With McDonagh having been forced last week to drop her key target of achieving a 10 per cent return on tangible equity – a key measure of profitability relative to shareholders’ equity – by 2021, Hunt and his team have set themselves less stretching, and fewer, objectives.
Plan
While McDonagh’s plan to scrape out savings are designed to shave 13 per cent off running expenses over four years, Hunt’s three-year blueprint is designed to leave it with a cost base that’s in line with 2019’s level of €1.5 billion.
Bank of Ireland now sees its return on tangible equity coming in at 8 per cent in 2021, leaving 10 per cent as a key goal, albeit pushed out to an unspecified date in the future. (Analysts keep a close eye on this profitability measure as it forms the basis for whether – and at what price – investors are prepared to buy shares or debt issued by a company.)

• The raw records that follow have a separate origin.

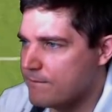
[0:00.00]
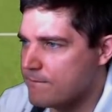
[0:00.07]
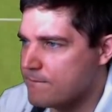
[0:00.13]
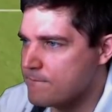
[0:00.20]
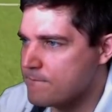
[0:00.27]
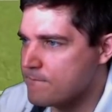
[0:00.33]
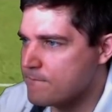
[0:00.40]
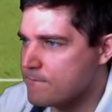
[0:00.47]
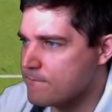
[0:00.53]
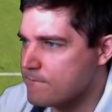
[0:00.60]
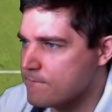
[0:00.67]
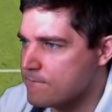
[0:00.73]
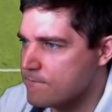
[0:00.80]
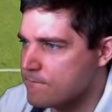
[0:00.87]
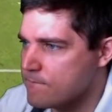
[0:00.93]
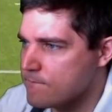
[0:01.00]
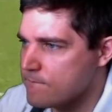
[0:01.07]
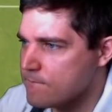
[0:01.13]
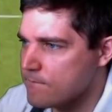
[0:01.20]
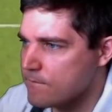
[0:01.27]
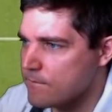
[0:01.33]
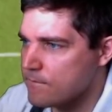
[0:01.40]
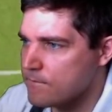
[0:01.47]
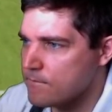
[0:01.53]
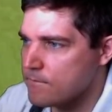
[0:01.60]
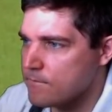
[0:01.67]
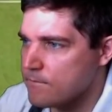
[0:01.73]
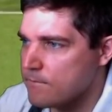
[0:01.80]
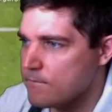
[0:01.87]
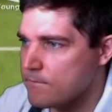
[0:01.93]

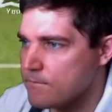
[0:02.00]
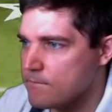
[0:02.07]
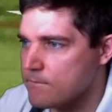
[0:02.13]
(silence)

Hunt, meanwhile, has opted for a return of at least 8 per cent by 2022. Meanwhile, he’s set a pragmatic aim of having capital reserves, measured as core Tier 1 equity capital ratio, of more than 14 per cent, as regulatory requirements are only going one way.
Although AIB’s last strategic outlook, issued just before its initial public offering in 2017, included targets for net interest margins and costs relative to income, the latest plan has neither.
Analysts suggest that the bank will do well to have a cost-income ratio approaching 60 per cent by the end of 2020, compared to a figure below 50 per cent that's something of a North Star for the industry.
Projects
While the bank hasn’t set any loan-growth targets, it indicated in a presentation for analysts that it expects its loan book to expand by a little over 10 per cent over the next three years – driven by lending for renewable energy and other green projects.
McDonagh predicted 20 per cent growth in her four-year vision – though that is looking increasingly overambitious.
The Bank of Ireland chief, no doubt, rues some of the ambitious goals set in her 2018. And while she is sticking to her commitment of maintaining the overall budget for the bank’s IT and wider restructuring programme at €1.4 billion, that’s the project that concerns investors the most.
Even if the figure doesn’t move, will the scope of technology overhaul meet the original ambition?
Hunt’s financial goals aren’t nearly as lofty – even though he has the luxury of working for a bank that has invested much more over the years on its systems.
The question is whether he has deliberately set out his targets to under promise so that he can over deliver, or is he waving something of a white flag?